### Task prompt
The pictures are to be omitted when the entries are reproduced exactly.

*** Opening of Records shown ***

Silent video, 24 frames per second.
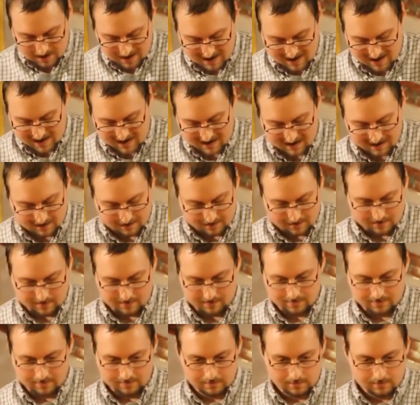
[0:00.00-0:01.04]
I had
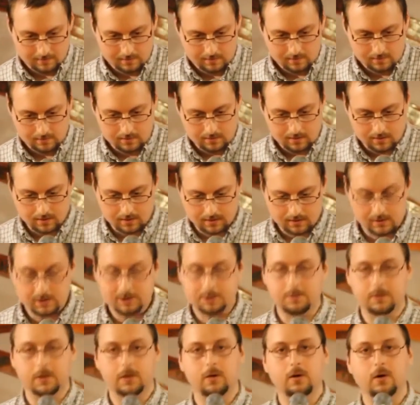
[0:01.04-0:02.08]
an
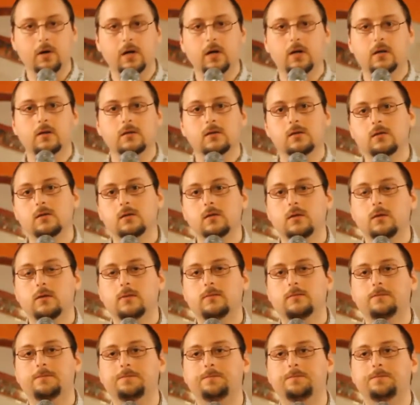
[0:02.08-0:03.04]
experience.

*** Close of Records shown ***

### Completed exercise
Silent video, 24 frames per second.
[0:00.00-0:01.04]
I had
[0:01.04-0:02.08]
an
[0:02.08-0:03.04]
experience.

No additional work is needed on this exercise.